## Work instructions
A faithful, complete transcript of the entries below, without pictures, should be returned.

------

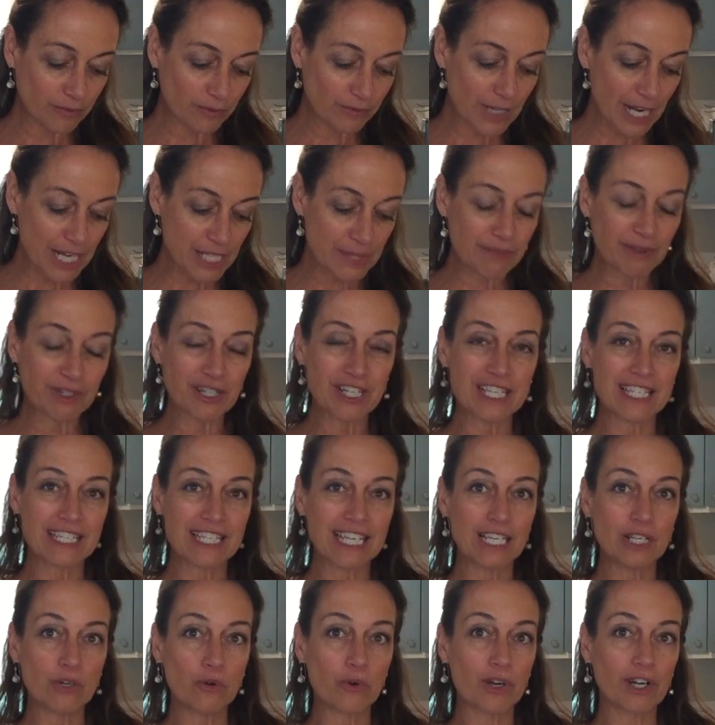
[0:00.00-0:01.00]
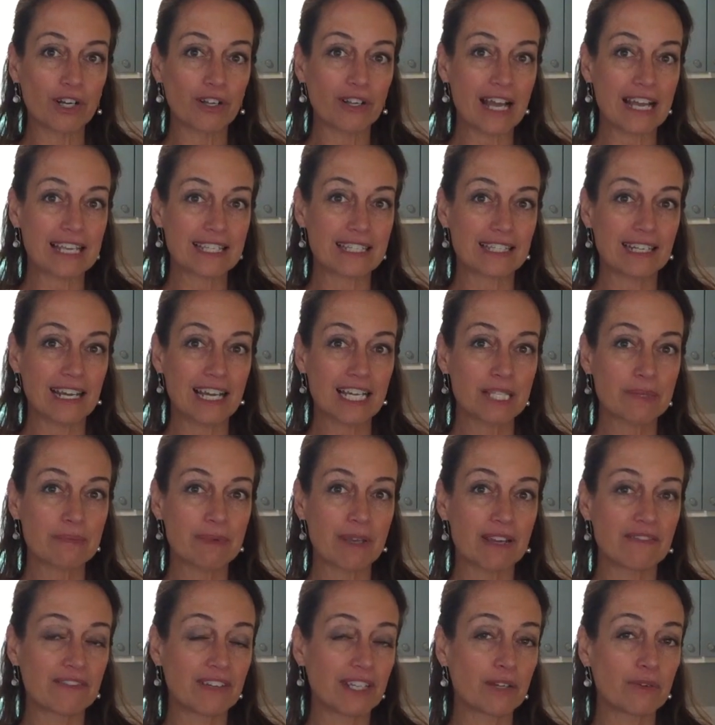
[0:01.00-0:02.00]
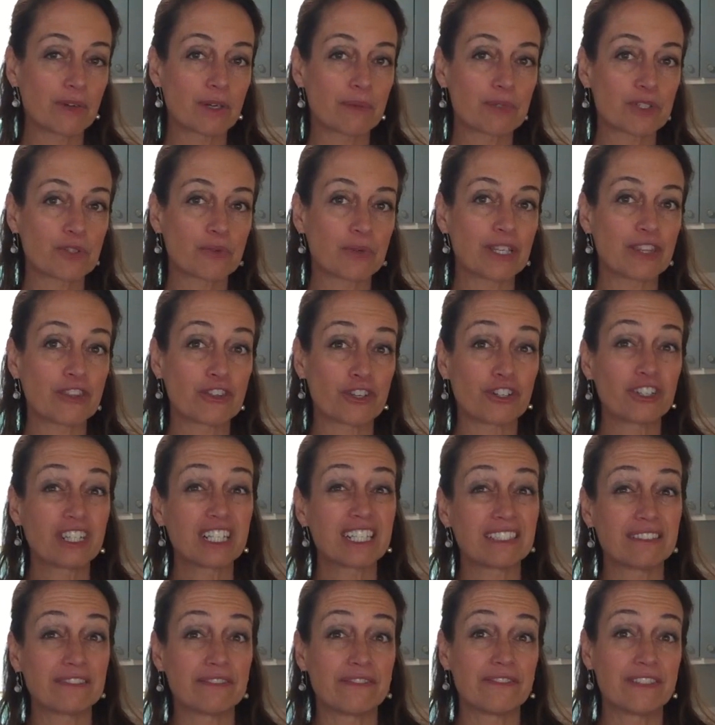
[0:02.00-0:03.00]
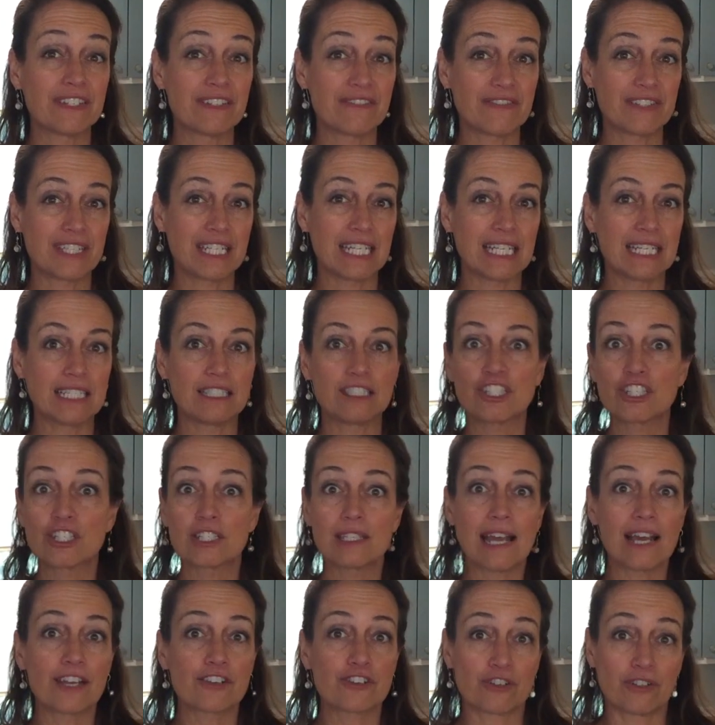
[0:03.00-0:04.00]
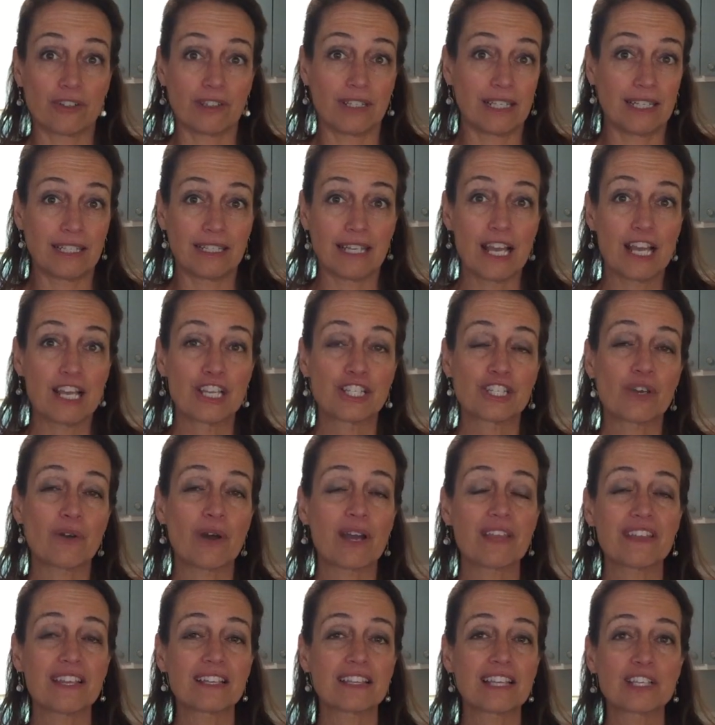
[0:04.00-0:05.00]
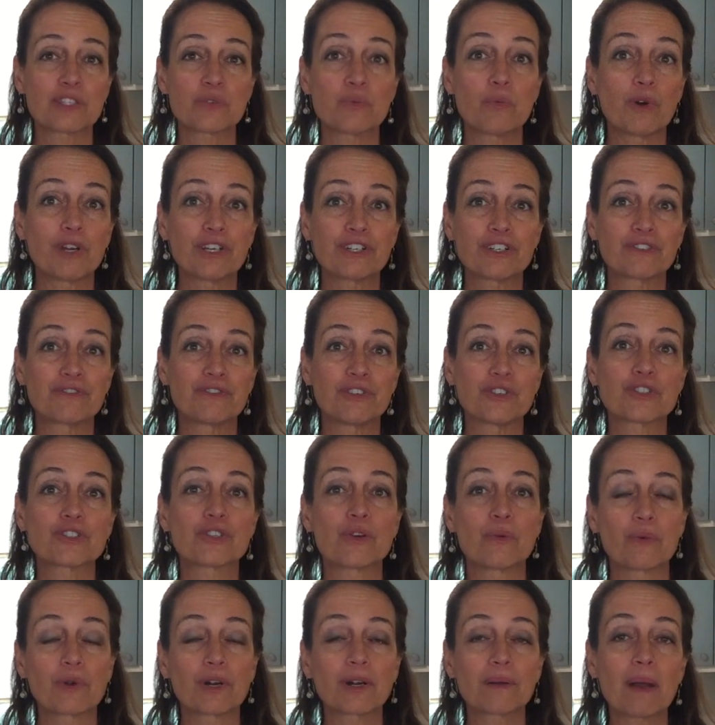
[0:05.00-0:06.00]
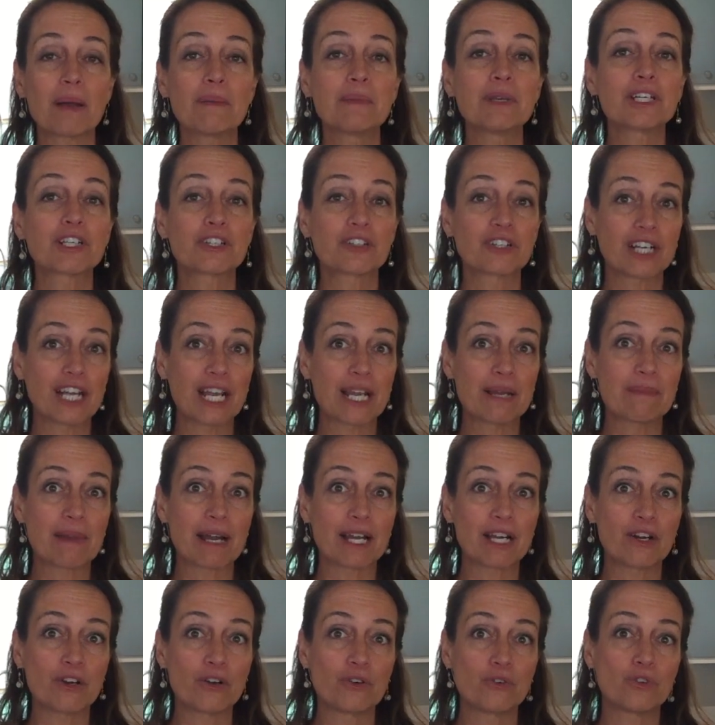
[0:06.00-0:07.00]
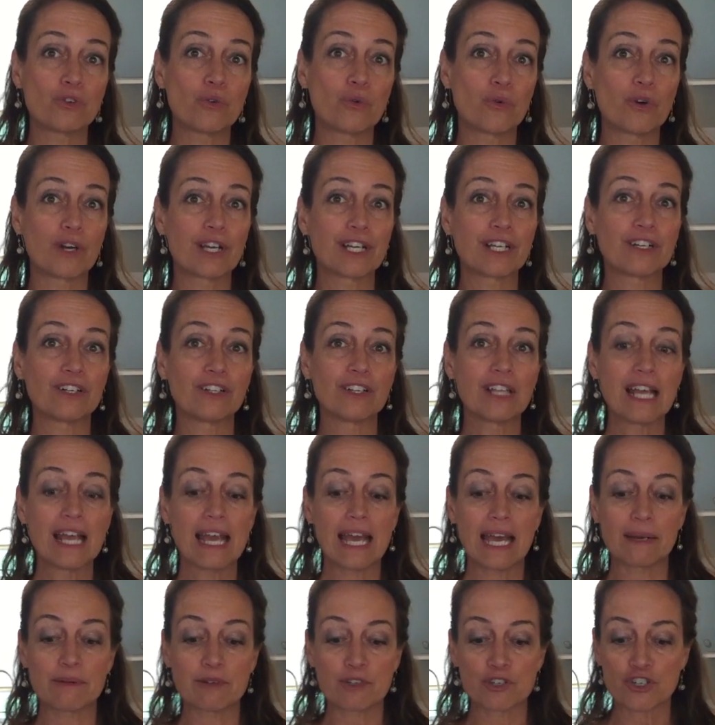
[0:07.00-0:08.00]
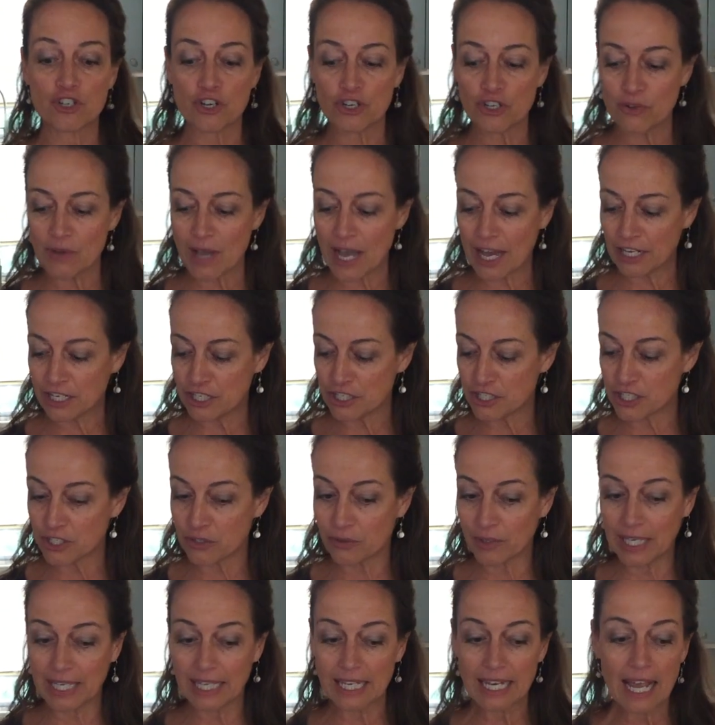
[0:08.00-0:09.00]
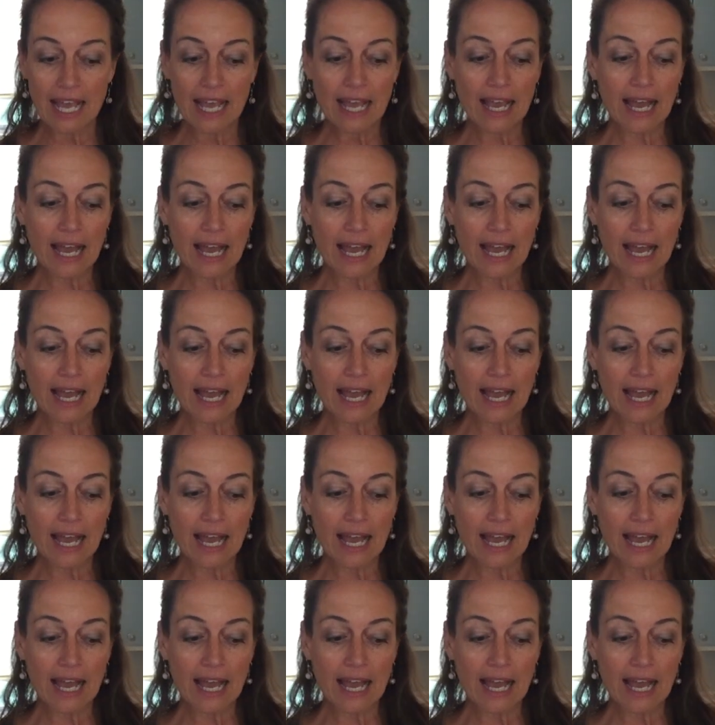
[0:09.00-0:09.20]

raspberry seed oil has an SPF anywhere between 30 and 50, just naturally. So I think that's wonderful. So I'm going to create my own oil, and I'm going to show you how to do it.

------

## The answer
[0:00.00-0:01.00]
[0:01.00-0:02.00]
[0:02.00-0:03.00]
[0:03.00-0:04.00]
[0:04.00-0:05.00]
[0:05.00-0:06.00]
[0:06.00-0:07.00]
[0:07.00-0:08.00]
[0:08.00-0:09.00]
[0:09.00-0:09.20]

raspberry seed oil has an SPF anywhere between 30 and 50, just naturally. So I think that's wonderful. So I'm going to create my own oil, and I'm going to show you how to do it.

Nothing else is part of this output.